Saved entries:
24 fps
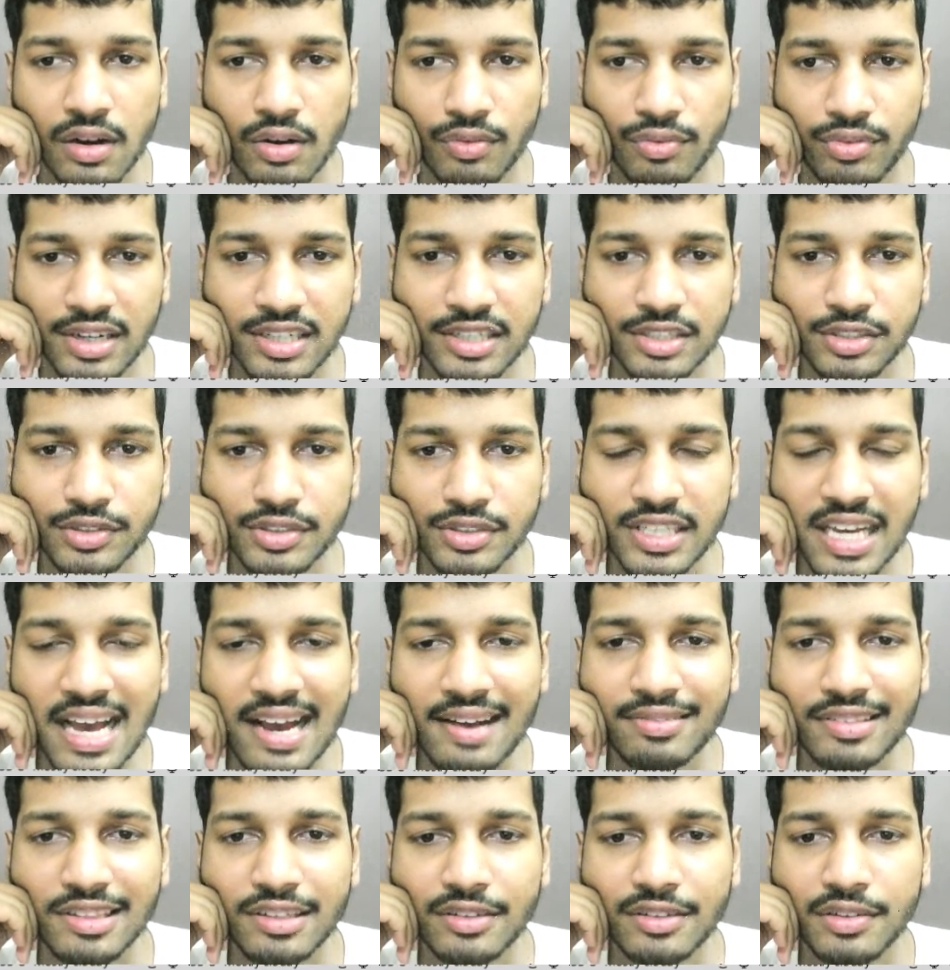What do they
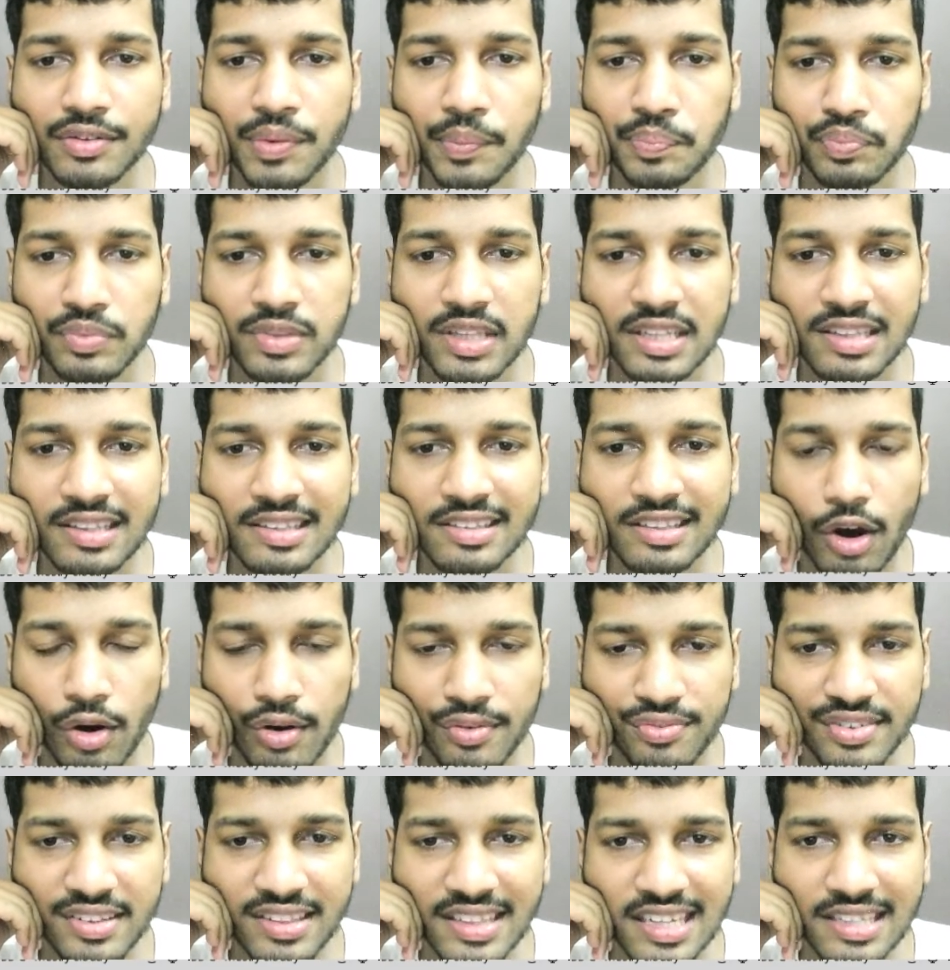have? So this is the
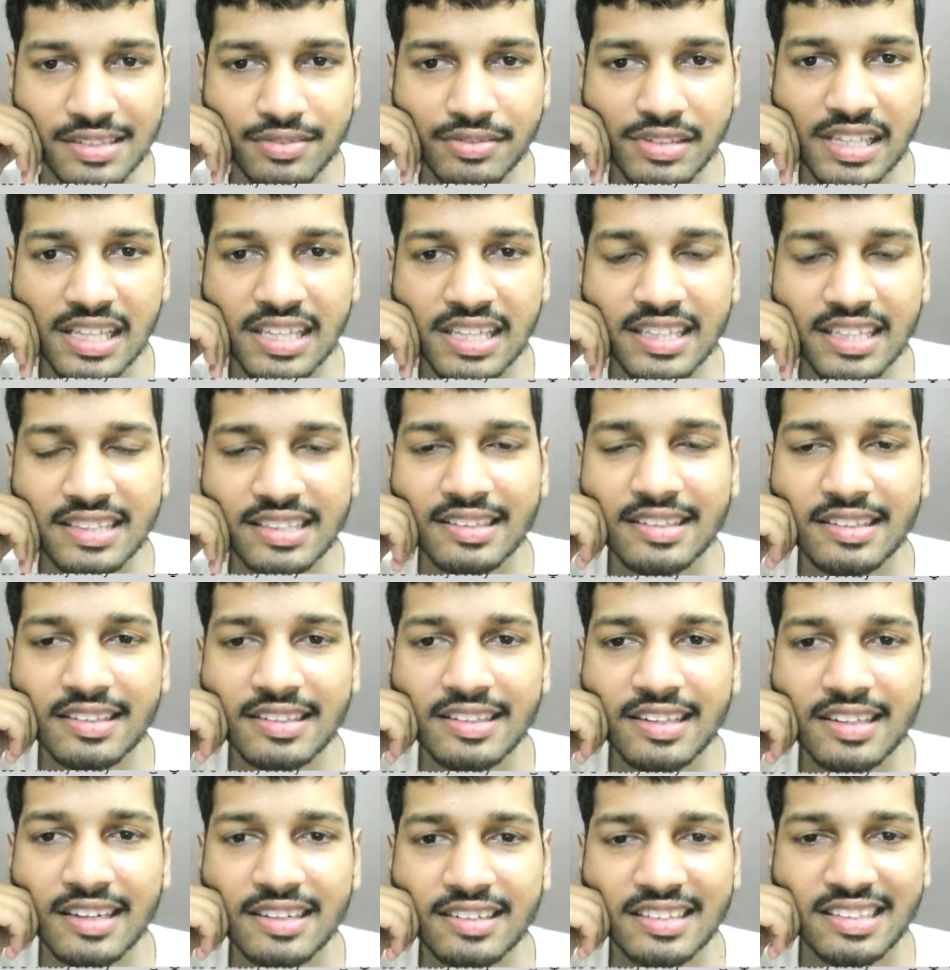office as well, and this is
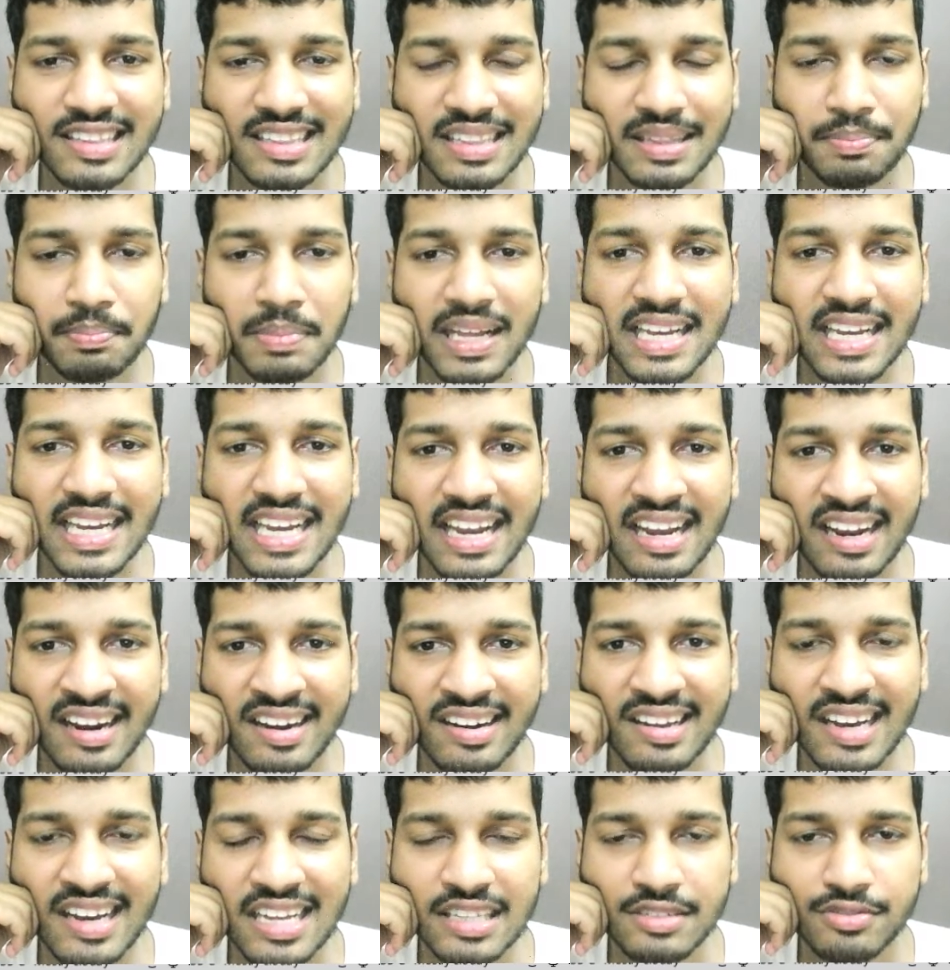the display
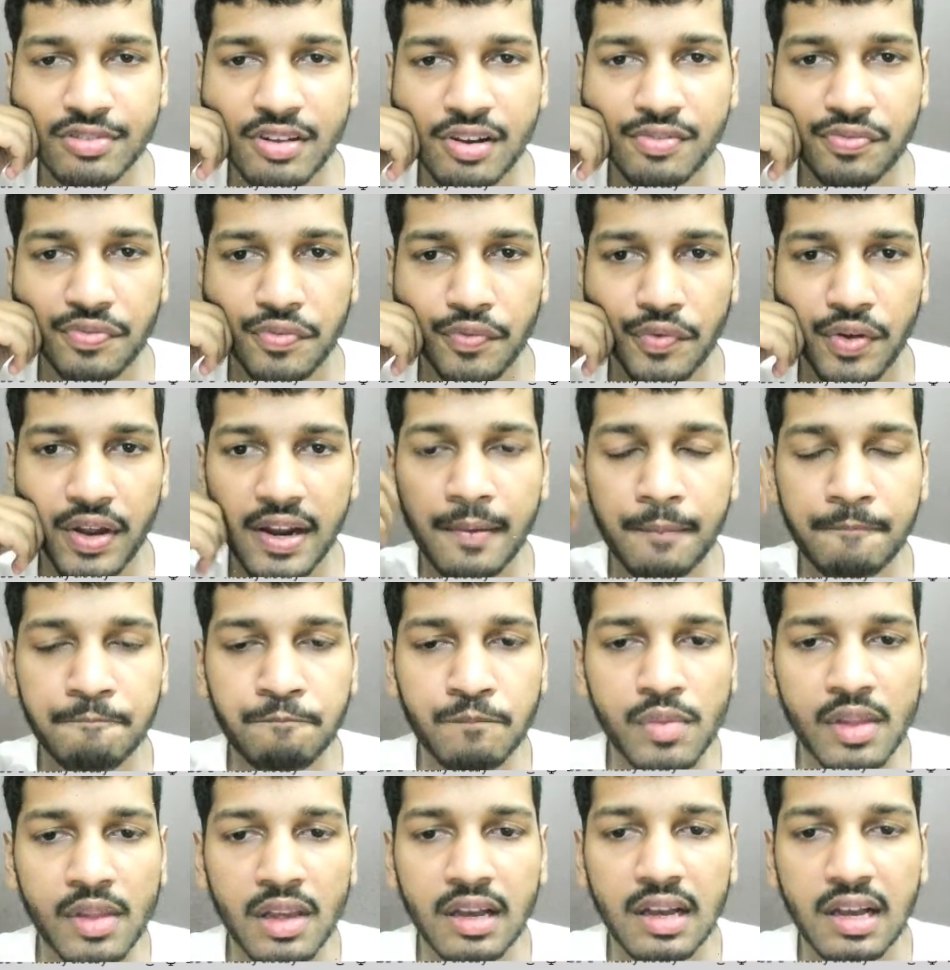area as well, where
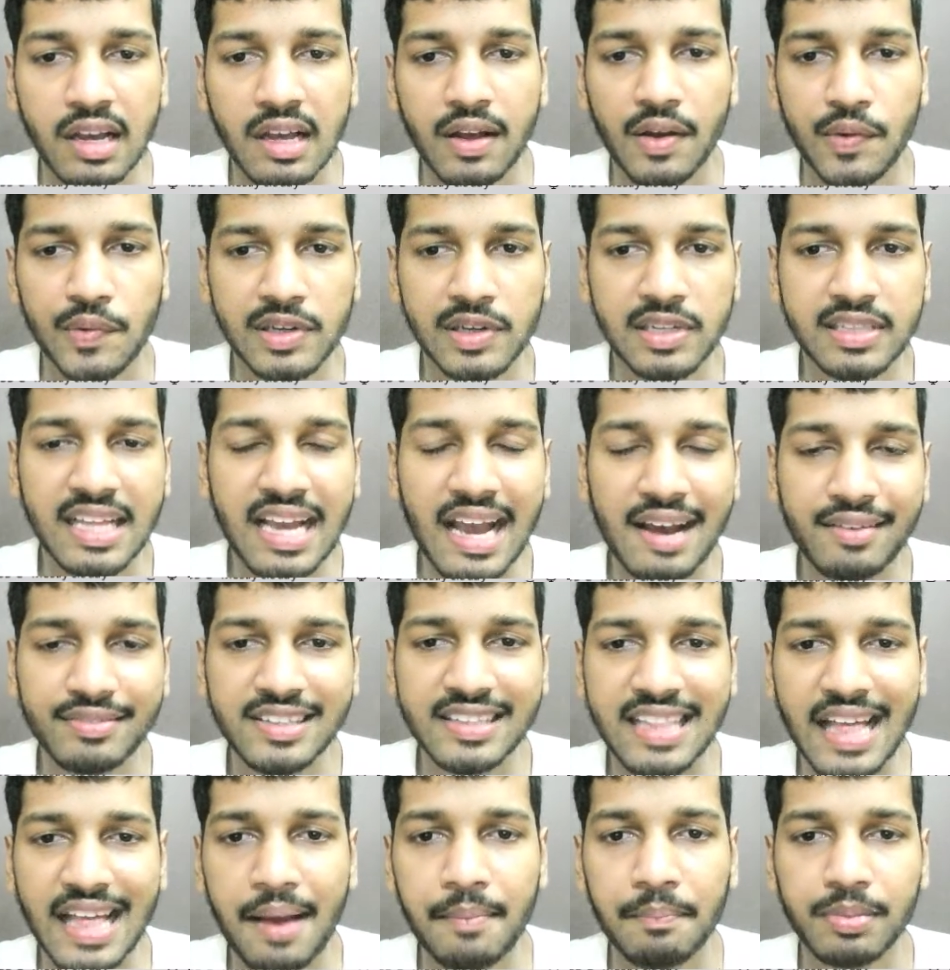they have the
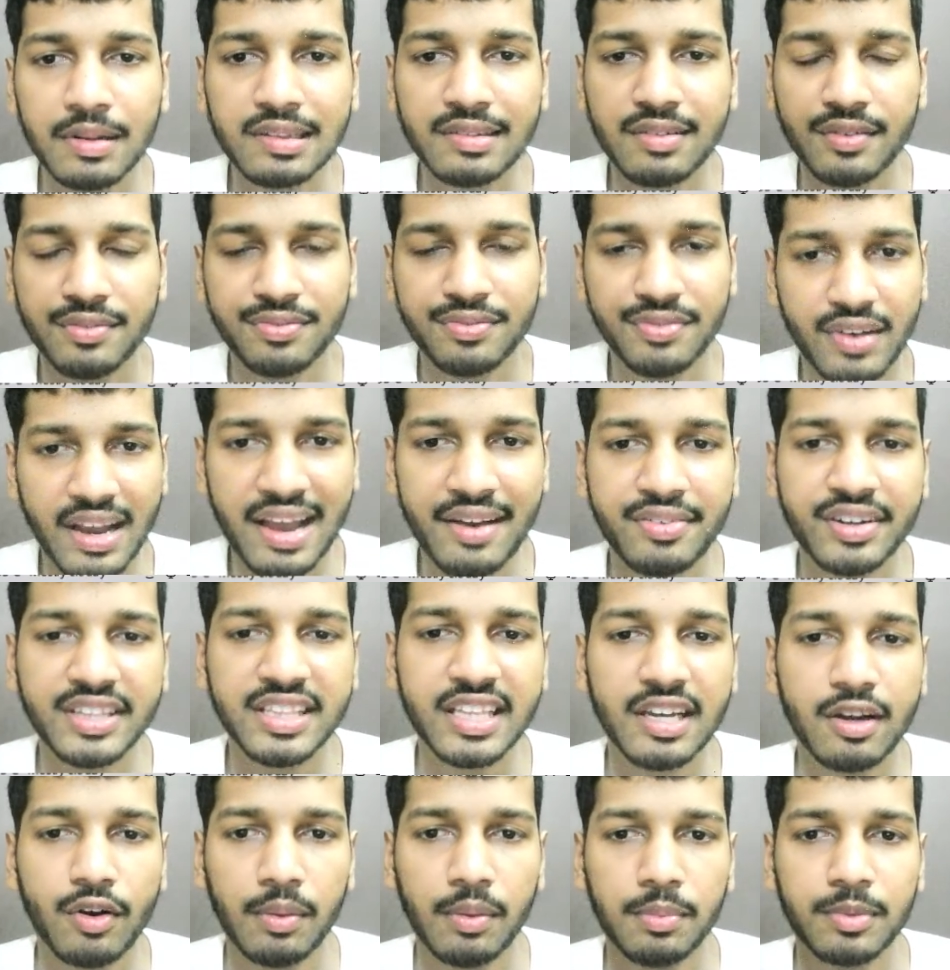samples of
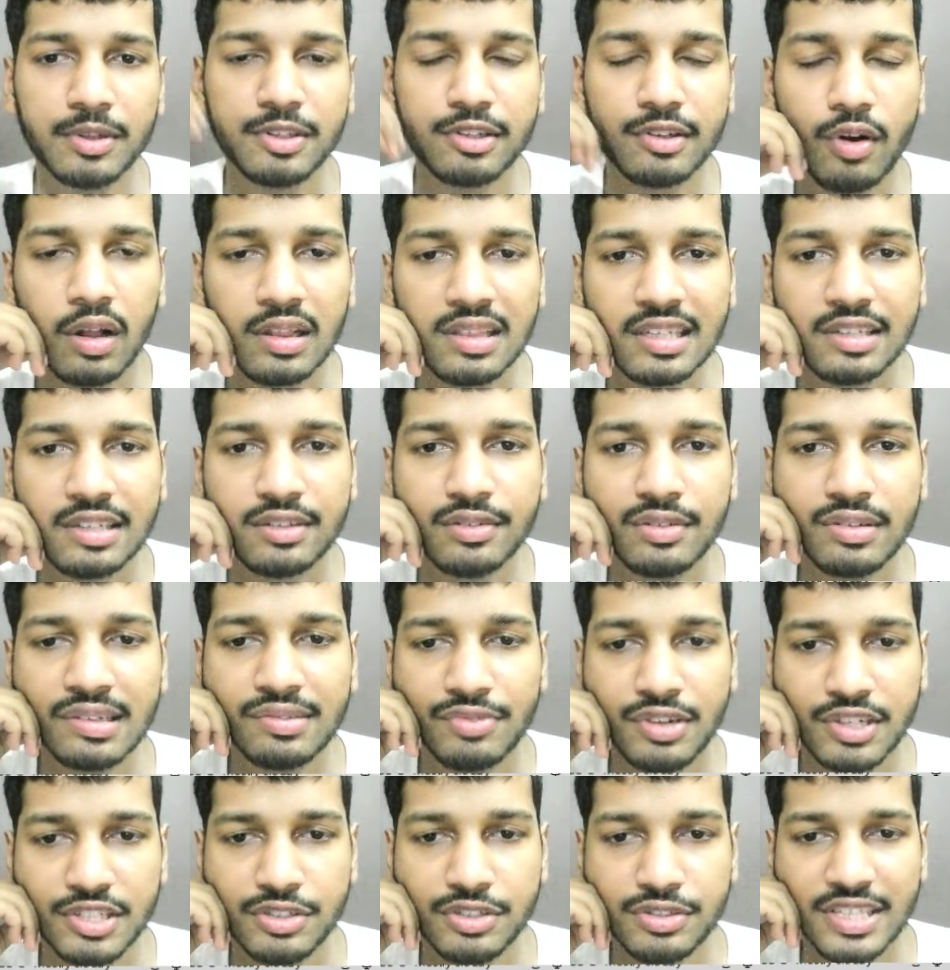everything, almost all the goods.
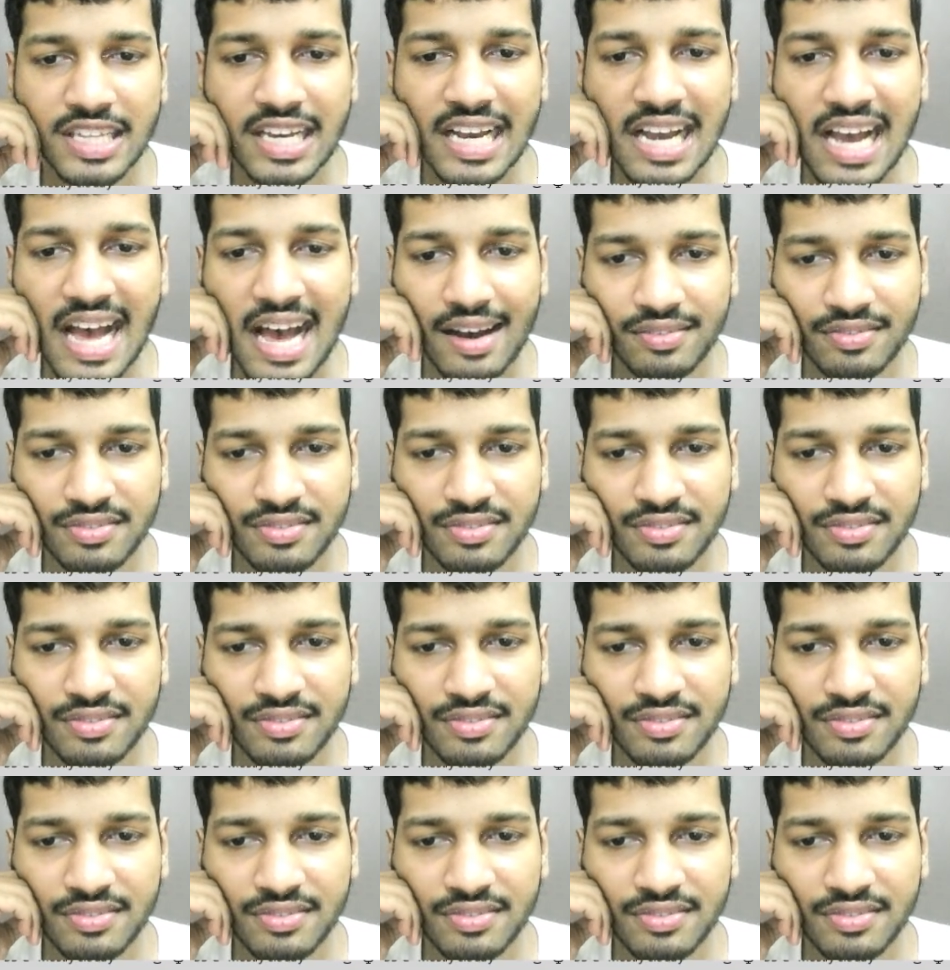What do they have?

• **Aim of the task**: Print the data again, word for word, without any pictures.

• **Response**:
24 fps
What do they
have? So this is the
office as well, and this is
the display
area as well, where
they have the
samples of
everything, almost all the goods.
What do they have?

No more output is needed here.